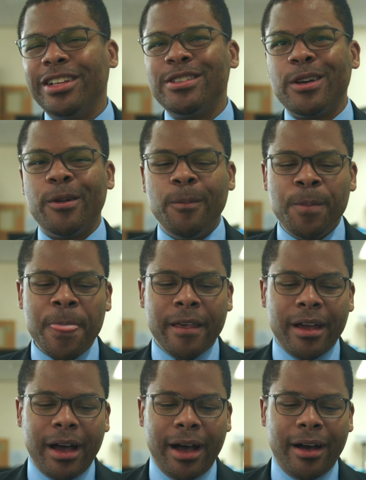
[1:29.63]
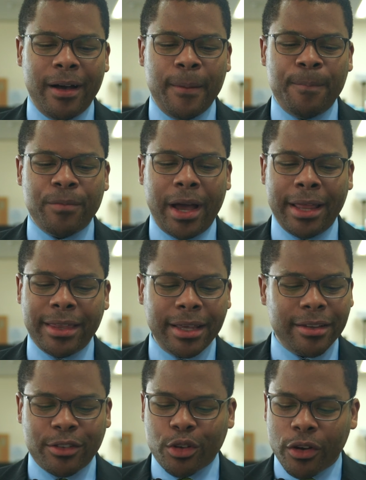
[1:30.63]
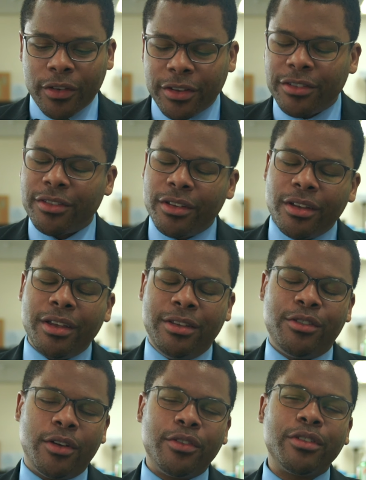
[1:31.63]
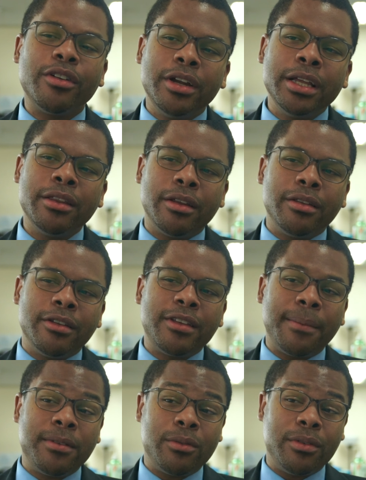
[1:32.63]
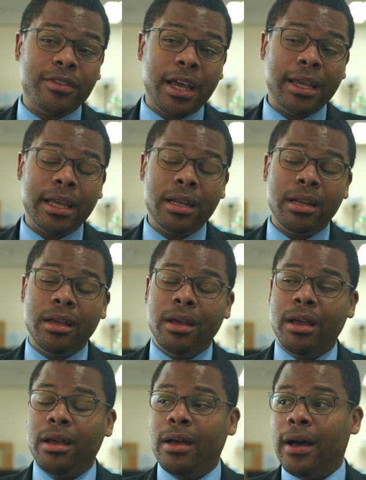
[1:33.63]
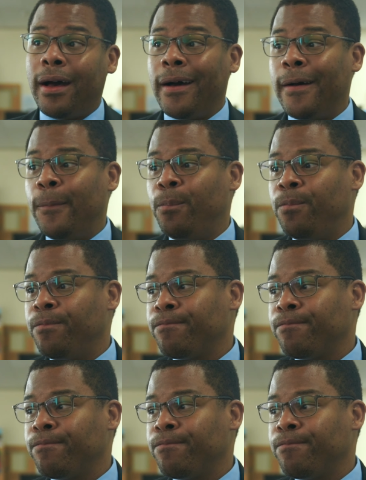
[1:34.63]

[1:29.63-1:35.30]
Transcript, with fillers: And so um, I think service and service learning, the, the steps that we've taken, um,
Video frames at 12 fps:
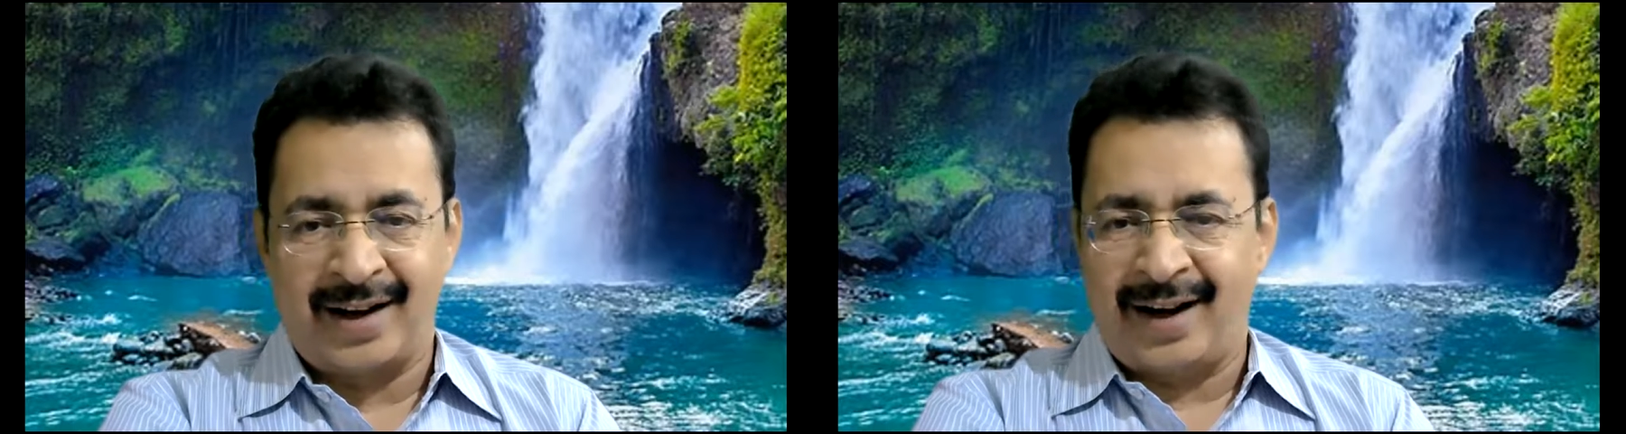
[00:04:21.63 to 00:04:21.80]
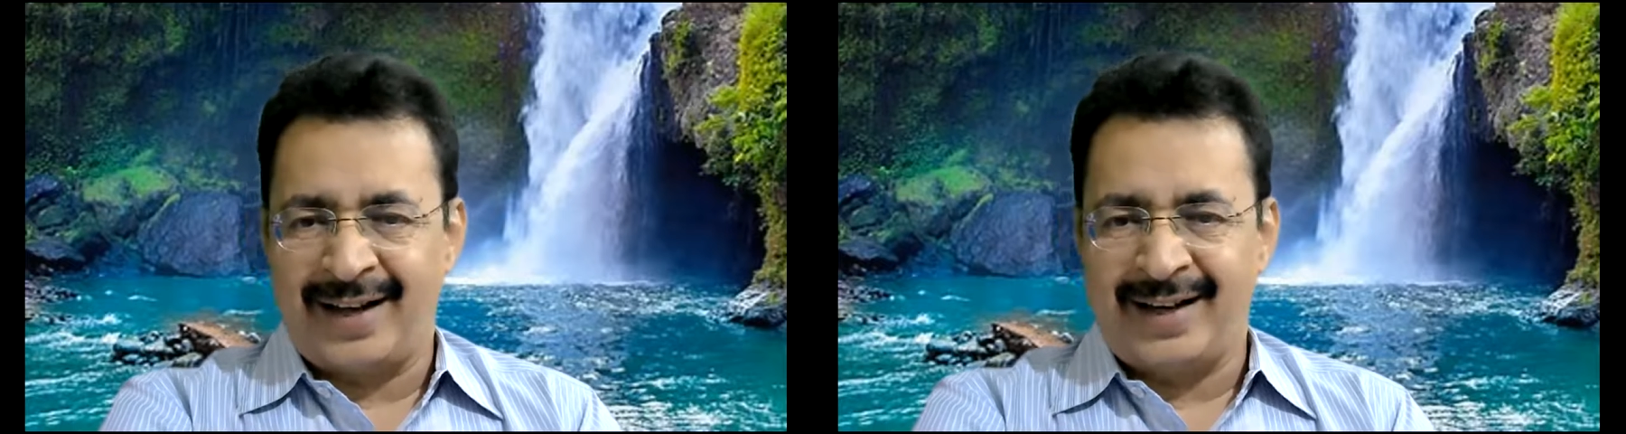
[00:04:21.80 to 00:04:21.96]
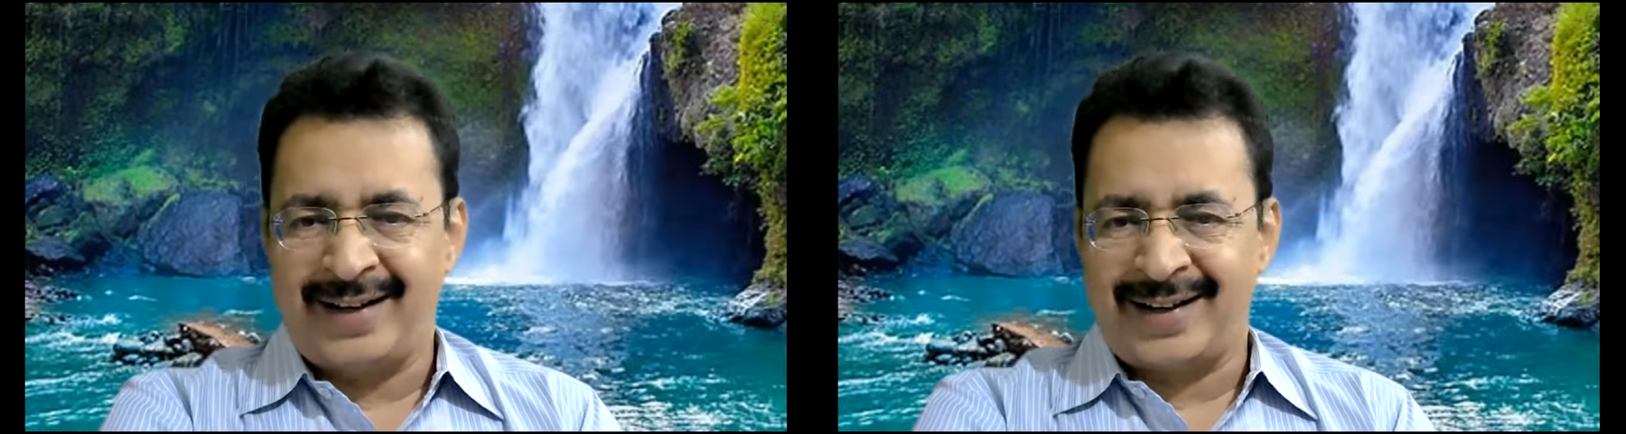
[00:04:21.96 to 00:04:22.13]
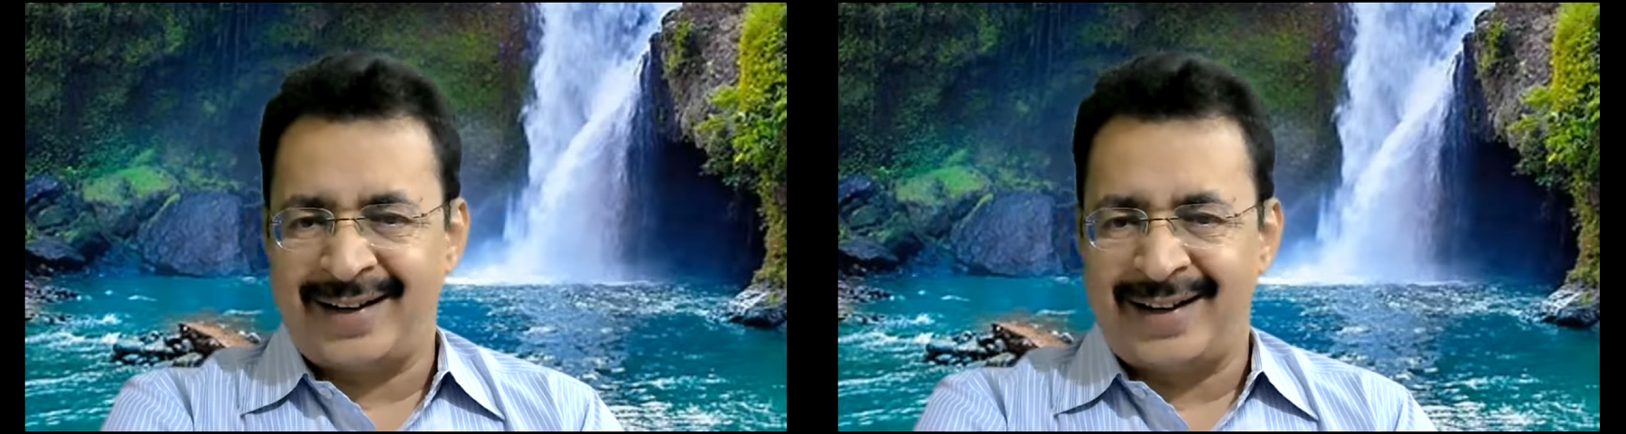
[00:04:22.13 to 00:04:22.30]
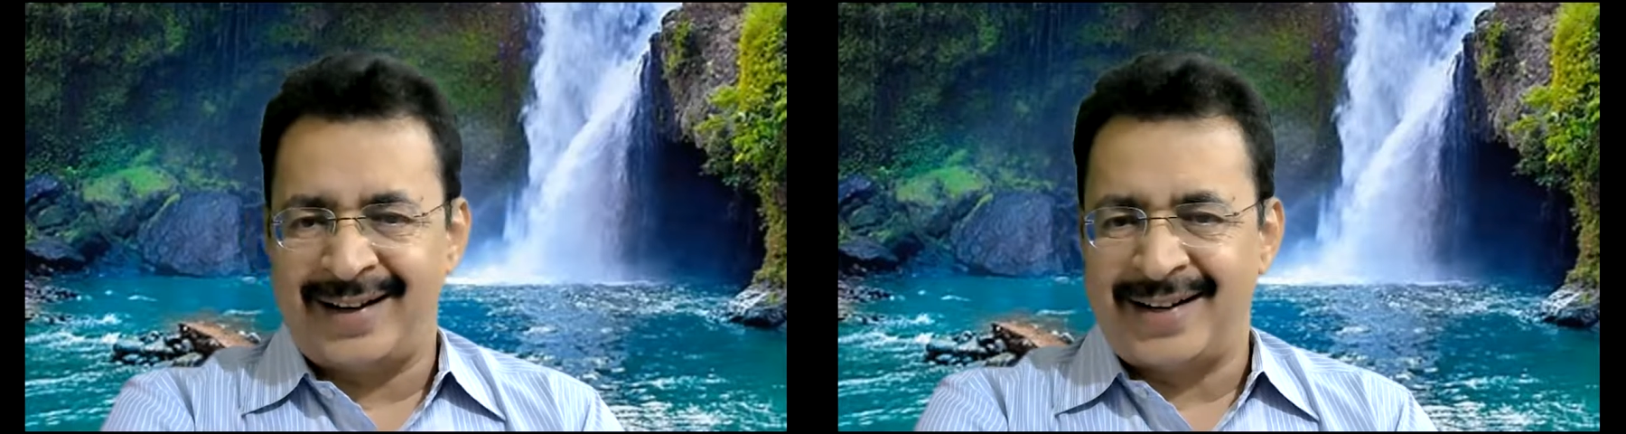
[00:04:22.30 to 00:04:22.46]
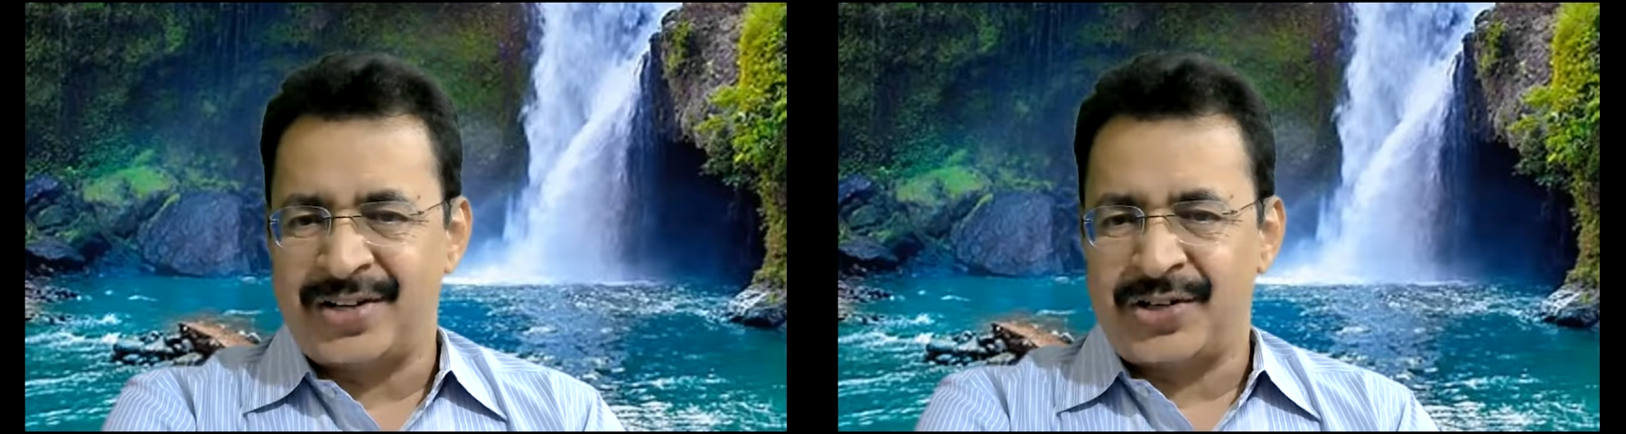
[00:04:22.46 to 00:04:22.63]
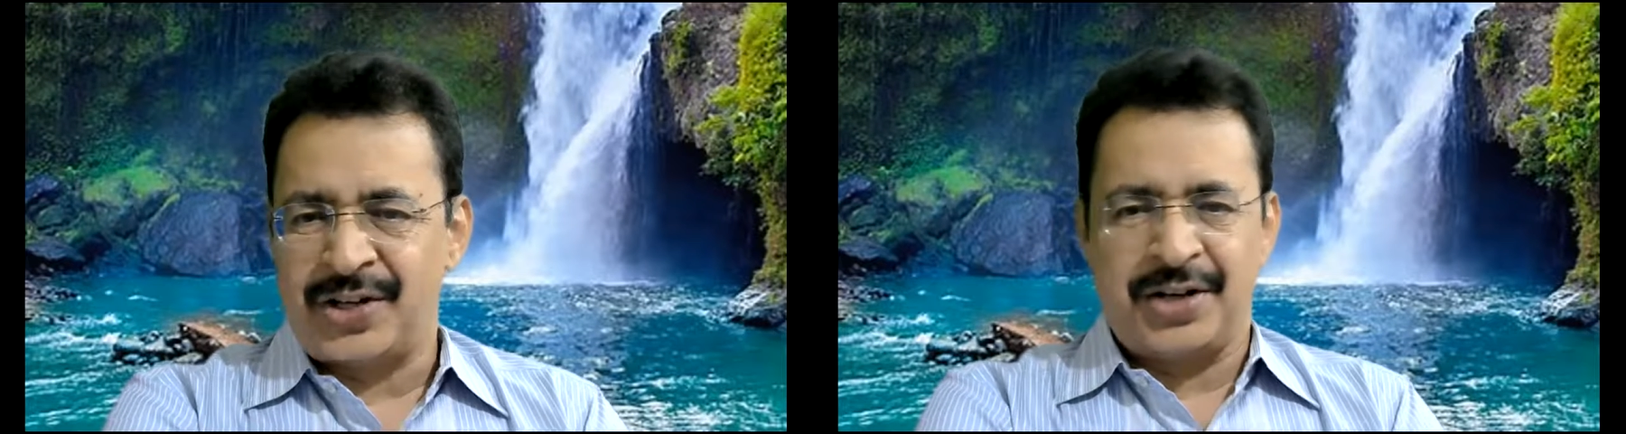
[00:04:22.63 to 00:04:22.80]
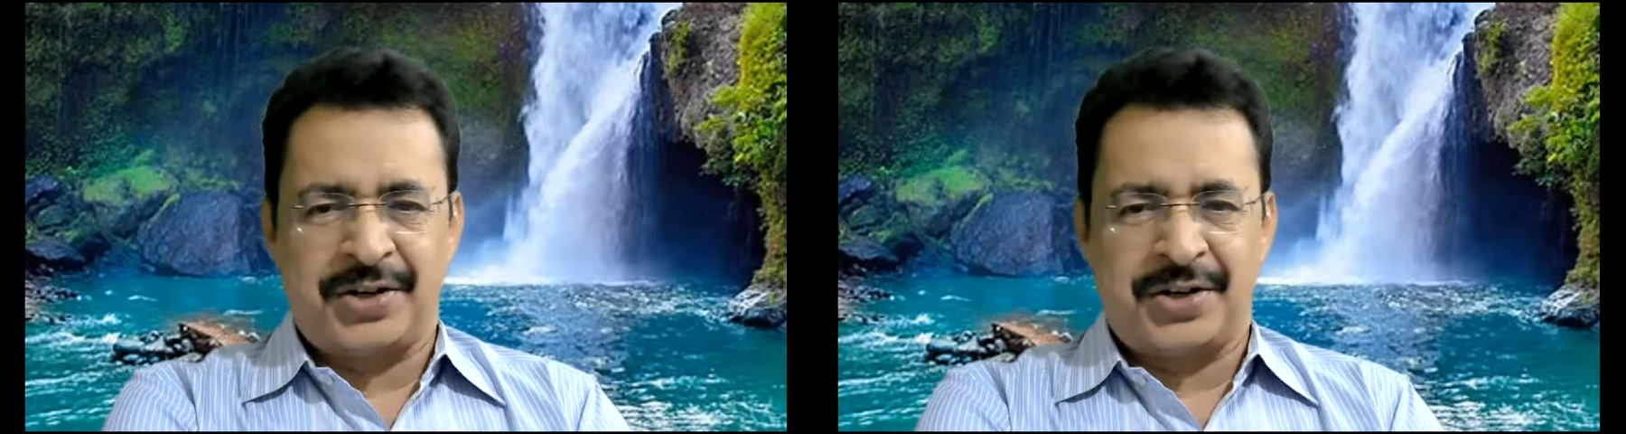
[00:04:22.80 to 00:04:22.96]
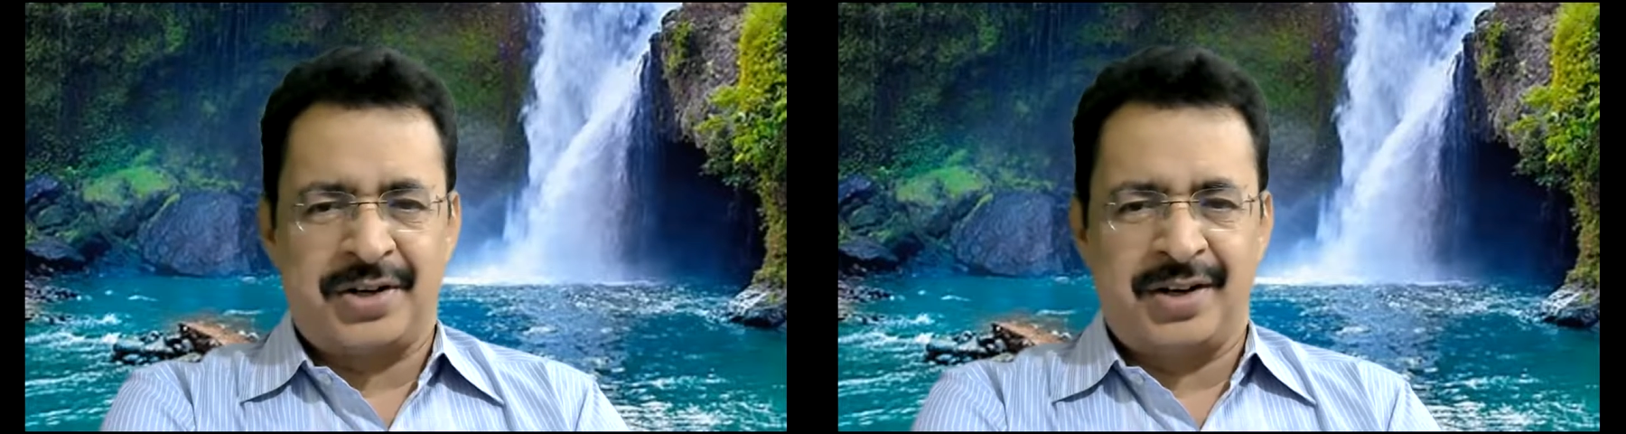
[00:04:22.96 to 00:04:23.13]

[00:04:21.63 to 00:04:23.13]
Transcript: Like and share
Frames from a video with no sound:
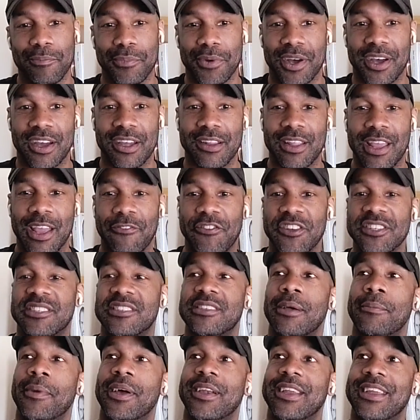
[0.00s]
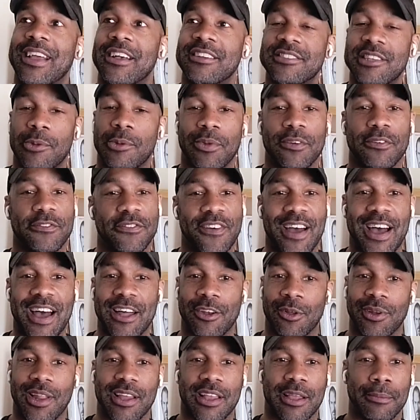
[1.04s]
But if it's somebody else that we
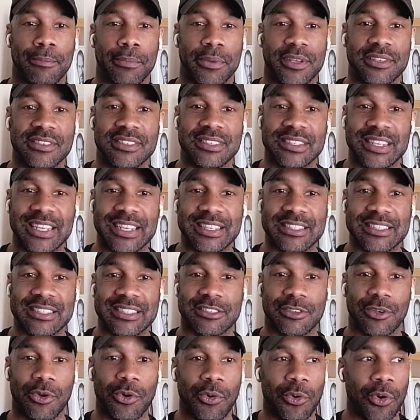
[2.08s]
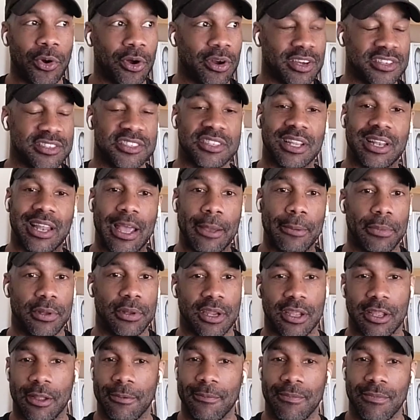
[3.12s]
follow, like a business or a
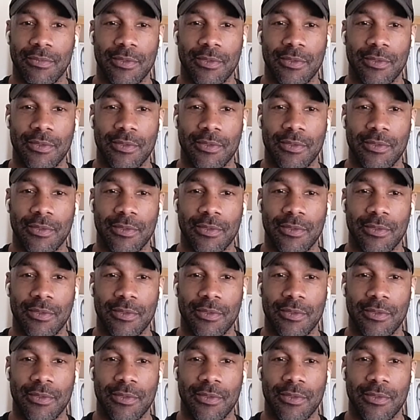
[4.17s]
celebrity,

★ ★ ★

Beginning with the line that holds "[00:04:22.80 to 00:04:22.96]", extract every line to the end of the material, exactly as it stands, and drop the pictures.

[00:04:22.80 to 00:04:22.96]
[00:04:22.96 to 00:04:23.13]

[00:04:21.63 to 00:04:23.13]
Transcript: Like and share
Frames from a video with no sound:
[0.00s]
[1.04s]
But if it's somebody else that we
[2.08s]
[3.12s]
follow, like a business or a
[4.17s]
celebrity,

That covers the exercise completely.